DATA TO PROCESS =>
Start of Block

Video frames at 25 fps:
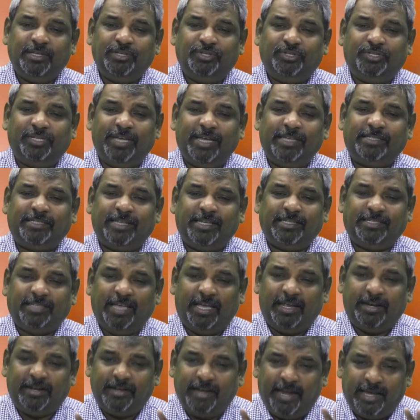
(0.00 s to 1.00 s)
Jesus
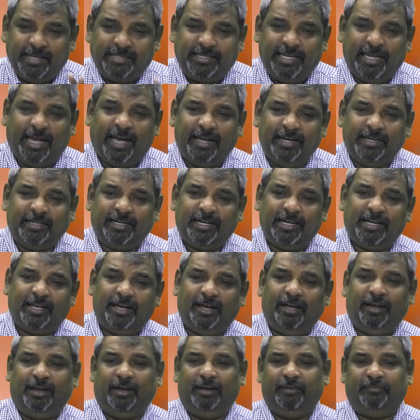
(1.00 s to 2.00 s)
raising a little
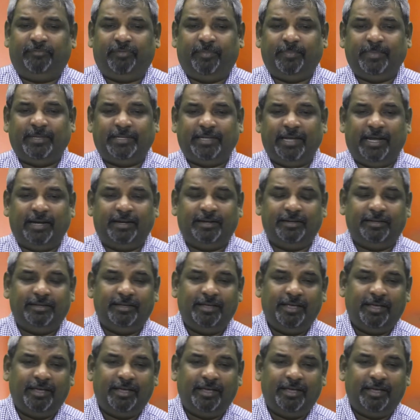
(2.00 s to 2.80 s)
girl from the dead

End of Block

TASK PROMPT => If an entry contains a picture, omit it; restate everything else word for word.

ANSWER SPACE =>
Video frames at 25 fps:
(0.00 s to 1.00 s)
Jesus
(1.00 s to 2.00 s)
raising a little
(2.00 s to 2.80 s)
girl from the dead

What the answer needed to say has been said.